Symptoms: Tool returns timeout error

Causes:
  • max_duration too short

  • Job actually takes longer than expected

  • API is slow

Fix:

class MyTool(AsyncPollingTool):
    max_duration = 3600  # Increase timeout to 1 hour
    poll_interval = 20   # Poll less frequently

Progress Not Showing

Symptoms: No progress updates visible

Causes:
  • Not returning progress in check_status()
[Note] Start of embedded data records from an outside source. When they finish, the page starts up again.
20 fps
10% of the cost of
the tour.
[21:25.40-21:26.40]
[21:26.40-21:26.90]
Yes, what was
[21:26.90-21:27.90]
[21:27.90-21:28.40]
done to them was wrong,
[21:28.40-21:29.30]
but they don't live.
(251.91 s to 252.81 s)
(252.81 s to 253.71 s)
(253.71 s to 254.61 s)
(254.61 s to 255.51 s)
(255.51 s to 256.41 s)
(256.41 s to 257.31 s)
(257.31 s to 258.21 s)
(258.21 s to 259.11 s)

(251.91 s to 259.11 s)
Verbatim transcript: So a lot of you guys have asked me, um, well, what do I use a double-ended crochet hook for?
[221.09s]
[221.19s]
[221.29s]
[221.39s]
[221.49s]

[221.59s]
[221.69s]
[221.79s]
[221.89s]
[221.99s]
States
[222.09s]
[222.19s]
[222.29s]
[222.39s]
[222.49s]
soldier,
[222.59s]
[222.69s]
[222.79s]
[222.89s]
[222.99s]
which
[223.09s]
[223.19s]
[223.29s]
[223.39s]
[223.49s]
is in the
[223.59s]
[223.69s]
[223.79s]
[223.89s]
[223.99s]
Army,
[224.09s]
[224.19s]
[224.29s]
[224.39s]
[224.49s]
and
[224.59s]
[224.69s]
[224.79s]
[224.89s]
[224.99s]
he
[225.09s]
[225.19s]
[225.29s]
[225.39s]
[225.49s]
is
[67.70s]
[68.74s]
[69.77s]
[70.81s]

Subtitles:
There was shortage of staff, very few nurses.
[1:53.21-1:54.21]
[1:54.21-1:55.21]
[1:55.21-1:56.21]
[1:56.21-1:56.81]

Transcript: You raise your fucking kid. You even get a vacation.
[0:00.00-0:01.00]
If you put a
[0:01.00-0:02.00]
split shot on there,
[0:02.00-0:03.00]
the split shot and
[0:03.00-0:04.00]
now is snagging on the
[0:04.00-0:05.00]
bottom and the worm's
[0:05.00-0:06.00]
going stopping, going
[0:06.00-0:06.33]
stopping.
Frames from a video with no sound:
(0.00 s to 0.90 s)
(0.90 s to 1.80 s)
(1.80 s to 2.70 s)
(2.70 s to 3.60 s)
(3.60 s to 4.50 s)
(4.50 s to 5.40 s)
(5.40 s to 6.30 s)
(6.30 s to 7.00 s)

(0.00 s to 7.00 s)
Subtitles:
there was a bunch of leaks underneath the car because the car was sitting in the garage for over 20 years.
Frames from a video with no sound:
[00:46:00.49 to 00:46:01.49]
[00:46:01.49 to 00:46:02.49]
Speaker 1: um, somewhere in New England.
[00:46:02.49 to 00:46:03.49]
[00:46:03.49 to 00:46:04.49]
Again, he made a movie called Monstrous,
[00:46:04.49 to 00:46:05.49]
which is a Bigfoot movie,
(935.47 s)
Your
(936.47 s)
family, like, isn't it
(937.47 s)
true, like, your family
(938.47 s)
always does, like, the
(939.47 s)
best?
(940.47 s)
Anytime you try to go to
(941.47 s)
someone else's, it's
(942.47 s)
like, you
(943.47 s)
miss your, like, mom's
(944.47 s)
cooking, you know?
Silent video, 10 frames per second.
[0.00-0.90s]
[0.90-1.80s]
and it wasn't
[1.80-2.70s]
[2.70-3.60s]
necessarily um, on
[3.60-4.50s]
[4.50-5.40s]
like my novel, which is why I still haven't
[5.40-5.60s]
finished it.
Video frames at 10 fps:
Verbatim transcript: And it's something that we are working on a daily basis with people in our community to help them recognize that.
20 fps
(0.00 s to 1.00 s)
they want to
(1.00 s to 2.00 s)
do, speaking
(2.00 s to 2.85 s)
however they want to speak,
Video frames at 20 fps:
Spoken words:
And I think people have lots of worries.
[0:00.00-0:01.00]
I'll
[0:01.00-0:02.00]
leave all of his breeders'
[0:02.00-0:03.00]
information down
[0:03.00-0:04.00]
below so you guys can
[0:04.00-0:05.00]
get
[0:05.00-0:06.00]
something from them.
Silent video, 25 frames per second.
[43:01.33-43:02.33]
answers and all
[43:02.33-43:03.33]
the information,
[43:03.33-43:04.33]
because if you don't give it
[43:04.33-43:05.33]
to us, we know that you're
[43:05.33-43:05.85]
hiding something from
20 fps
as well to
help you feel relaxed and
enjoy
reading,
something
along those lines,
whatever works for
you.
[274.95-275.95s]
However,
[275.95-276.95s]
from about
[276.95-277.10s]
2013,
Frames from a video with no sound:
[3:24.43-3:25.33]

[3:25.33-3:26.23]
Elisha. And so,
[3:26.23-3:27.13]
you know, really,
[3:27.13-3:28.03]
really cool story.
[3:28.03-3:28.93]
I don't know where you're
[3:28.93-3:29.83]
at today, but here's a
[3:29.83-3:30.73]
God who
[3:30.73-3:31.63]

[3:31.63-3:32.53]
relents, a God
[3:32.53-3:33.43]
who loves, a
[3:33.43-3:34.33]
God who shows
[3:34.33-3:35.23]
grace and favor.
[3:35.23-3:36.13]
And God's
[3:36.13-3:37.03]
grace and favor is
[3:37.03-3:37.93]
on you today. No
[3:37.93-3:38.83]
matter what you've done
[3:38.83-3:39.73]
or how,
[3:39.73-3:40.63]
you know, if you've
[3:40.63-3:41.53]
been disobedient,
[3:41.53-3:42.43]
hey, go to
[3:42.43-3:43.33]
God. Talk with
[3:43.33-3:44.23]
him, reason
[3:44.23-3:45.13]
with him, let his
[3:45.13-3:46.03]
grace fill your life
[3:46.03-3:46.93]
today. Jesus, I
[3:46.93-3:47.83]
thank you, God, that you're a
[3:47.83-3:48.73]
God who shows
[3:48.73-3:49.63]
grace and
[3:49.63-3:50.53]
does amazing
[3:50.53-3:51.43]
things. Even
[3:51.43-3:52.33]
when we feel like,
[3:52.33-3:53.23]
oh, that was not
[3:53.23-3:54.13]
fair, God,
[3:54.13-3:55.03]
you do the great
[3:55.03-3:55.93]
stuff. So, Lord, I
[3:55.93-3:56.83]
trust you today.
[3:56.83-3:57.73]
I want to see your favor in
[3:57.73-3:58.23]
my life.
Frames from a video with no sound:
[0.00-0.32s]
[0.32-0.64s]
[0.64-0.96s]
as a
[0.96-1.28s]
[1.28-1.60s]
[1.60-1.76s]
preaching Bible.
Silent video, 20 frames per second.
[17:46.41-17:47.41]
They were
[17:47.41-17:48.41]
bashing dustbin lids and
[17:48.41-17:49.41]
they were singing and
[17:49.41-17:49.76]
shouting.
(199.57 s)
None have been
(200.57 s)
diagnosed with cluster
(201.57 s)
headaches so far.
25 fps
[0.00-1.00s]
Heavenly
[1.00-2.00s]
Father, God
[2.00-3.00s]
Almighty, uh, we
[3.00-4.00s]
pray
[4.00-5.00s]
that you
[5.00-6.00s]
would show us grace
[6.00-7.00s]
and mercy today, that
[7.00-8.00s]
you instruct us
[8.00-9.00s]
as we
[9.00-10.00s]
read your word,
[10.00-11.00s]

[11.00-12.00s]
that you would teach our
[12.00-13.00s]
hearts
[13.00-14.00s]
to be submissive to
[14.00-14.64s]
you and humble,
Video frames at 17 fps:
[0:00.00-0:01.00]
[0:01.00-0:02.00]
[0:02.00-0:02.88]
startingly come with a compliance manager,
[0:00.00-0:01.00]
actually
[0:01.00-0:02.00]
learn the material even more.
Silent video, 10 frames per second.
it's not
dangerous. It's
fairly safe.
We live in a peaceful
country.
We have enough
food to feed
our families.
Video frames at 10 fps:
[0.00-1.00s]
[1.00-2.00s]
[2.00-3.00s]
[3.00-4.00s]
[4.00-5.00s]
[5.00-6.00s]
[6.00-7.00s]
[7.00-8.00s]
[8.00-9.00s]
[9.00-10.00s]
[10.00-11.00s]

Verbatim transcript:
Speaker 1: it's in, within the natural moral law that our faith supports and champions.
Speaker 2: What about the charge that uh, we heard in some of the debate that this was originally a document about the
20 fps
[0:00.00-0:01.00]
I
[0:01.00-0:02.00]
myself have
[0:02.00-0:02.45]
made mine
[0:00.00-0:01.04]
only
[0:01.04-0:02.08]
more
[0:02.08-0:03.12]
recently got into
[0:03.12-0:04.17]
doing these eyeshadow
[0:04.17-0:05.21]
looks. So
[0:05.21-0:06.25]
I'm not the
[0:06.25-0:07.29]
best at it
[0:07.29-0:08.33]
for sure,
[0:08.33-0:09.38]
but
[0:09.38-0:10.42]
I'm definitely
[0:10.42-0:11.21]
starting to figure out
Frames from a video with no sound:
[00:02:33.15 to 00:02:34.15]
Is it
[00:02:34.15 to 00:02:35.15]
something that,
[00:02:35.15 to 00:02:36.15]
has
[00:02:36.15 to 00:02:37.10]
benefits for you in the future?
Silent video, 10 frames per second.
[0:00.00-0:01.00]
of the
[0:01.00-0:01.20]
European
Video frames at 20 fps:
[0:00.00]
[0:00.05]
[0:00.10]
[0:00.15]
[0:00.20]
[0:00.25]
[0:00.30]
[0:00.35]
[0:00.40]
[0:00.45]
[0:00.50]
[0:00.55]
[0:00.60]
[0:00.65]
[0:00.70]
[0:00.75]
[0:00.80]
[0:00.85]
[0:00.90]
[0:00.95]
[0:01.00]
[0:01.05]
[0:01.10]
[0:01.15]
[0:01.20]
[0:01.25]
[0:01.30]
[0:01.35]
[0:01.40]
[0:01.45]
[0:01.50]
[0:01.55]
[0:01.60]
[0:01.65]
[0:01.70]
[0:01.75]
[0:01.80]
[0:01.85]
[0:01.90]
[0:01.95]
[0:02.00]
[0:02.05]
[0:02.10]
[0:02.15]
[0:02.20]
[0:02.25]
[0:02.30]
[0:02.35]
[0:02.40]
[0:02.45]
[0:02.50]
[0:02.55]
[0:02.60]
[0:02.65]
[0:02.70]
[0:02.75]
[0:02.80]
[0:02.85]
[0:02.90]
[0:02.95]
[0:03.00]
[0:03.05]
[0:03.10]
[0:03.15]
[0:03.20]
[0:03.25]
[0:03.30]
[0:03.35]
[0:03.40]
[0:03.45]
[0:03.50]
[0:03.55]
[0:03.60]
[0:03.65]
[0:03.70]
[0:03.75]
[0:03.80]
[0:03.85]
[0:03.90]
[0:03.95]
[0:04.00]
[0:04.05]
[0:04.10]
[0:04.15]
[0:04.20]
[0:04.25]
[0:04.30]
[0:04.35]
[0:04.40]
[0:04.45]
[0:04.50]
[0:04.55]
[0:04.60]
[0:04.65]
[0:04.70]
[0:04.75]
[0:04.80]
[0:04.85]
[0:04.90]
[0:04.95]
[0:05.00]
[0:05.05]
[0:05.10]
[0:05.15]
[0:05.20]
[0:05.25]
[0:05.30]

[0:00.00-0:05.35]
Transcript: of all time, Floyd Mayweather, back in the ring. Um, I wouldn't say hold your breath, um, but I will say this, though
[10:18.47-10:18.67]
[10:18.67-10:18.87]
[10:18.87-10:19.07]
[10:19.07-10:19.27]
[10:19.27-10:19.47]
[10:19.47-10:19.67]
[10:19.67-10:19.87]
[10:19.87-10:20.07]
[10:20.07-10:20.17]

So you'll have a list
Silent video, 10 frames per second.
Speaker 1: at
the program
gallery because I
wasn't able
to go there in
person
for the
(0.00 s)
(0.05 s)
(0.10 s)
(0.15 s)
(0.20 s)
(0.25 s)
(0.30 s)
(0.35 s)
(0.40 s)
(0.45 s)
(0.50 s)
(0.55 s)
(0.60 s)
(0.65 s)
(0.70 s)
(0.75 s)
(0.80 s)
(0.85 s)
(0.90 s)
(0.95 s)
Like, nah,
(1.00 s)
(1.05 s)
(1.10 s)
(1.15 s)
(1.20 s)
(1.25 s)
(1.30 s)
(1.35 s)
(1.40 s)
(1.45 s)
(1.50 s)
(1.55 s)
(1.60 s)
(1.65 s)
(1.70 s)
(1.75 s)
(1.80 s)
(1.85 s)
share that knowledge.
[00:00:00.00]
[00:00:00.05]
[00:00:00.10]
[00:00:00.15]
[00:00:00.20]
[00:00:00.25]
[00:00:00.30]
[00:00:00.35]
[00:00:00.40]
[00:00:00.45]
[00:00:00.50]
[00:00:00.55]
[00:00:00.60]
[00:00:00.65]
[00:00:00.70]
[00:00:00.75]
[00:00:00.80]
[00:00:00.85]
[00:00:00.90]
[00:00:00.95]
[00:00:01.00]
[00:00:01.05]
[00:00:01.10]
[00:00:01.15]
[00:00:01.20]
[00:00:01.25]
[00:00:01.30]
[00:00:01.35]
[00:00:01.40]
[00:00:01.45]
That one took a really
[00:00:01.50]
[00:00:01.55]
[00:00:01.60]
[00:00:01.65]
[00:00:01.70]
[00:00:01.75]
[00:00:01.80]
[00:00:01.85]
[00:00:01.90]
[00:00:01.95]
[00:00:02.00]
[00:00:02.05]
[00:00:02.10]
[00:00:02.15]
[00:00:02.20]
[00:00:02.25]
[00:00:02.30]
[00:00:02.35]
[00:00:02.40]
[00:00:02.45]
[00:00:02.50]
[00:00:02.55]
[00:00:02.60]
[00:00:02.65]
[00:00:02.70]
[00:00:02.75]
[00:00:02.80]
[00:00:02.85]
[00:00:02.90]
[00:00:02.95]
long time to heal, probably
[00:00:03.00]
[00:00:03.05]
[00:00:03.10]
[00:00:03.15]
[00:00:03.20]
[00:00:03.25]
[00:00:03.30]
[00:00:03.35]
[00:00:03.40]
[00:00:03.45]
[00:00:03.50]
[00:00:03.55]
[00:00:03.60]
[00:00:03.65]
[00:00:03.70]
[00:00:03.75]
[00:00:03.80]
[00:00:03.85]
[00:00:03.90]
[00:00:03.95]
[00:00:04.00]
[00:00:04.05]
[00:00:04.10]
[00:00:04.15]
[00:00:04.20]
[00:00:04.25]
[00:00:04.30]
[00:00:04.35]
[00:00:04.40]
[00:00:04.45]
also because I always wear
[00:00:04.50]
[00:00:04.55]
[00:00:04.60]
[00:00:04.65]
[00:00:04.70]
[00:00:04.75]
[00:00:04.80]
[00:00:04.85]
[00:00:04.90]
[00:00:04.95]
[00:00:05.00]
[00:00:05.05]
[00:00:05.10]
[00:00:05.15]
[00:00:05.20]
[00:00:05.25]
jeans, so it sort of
  • Progress not changing between calls

Fix:

def check_status(self, job_id):
    response = requests.get(f"{url}/status/{job_id}")
    data = response.json()

    # Always return progress when not done
    if not data["is_complete"]:
        return {
            "done": False,
            "progress": data.get("percent_complete", 50)  # Include progress!
        }

Tool Returns Error Dict

Symptoms: Tool returns {"error": "..."} unexpectedly

Causes:
  • Exception in submit_job()

  • API returns error status

  • Network error

Debug:

def submit_job(self, arguments):
    try:
        response = requests.post(url, json=arguments, timeout=60)
        response.raise_for_status()  # Raises for 4xx/5xx
        return response.json()["job_id"]
    except requests.Timeout:
        raise RuntimeError("API timeout during job submission")
    except requests.HTTPError as e:
        raise RuntimeError(f"API error: {e.response.text}")
    except KeyError:
        raise RuntimeError("API response missing job_id field")

API Reference

AsyncPollingTool Class

class AsyncPollingTool(ABC):
    """Base class for async tools with automatic polling.

    Attributes:
        poll_interval (int): Seconds between status checks (default: 10)
        max_duration (int): Maximum wait time in seconds (default: 1800)
        return_schema (dict): Tool return schema (auto-generated if not set)
    """

    @abstractmethod
    def submit_job(self, arguments: Dict[str, Any]) -> str:
        """Submit job to external service.

        Args:
            arguments: Tool parameters from user

        Returns:
            job_id: Identifier for polling (string)

        Raises:
            ValueError: Invalid parameters
            RuntimeError: API/submission error
        """
        pass

    @abstractmethod
    def check_status(self, job_id: str) -> Dict[str, Any]:
        """Check job status and return result if complete.

        Args:
            job_id: Job identifier from submit_job()

        Returns:
            Dictionary with:
                - done (bool): True if job complete
                - result (any): Final result (if done=True)
                - error (str): Error message (if failed)
                - progress (int): Progress percentage 0-100 (optional)
        """
        pass

    def format_result(self, result: Any) -> Dict[str, Any]:
        """Format final result (optional override).

        Args:
            result: Raw result from check_status()

        Returns:
            Formatted result dictionary
        """
        return {
            "data": result,
            "metadata": {"tool": self.name}
        }

    async def run(
        self,
        arguments: Dict[str, Any],
        progress: Optional["TaskProgress"] = None
    ) -> Dict[str, Any]:
        """Execute tool with automatic polling (do not override unless needed).

        Args:
            arguments: Tool parameters
            progress: Optional progress reporter

        Returns:
            Final formatted result
        """
        # Implemented by base class - handles polling automatically

Further Reading

Examples

  • src/tooluniverse/proteinsplus_tool.py - Simple polling example

  • src/tooluniverse/swissdock_tool.py - Complex multi-step workflow

  • examples/proteinsplus_tools_example.py - Usage examples

  • tests/test_async_base.py - Test examples

Changelog

  • v0.4.0 (2024-02): Added AsyncPollingTool base class

  • v0.4.1 (2024-02): Added MCP Tasks integration

  • v0.4.2 (2024-02): Converted ProteinsPlus and SwissDock tools

Note

AsyncPollingTool is production-ready and recommended for all new async tools. It eliminates 70-100 lines of boilerplate per tool and ensures consistent behavior.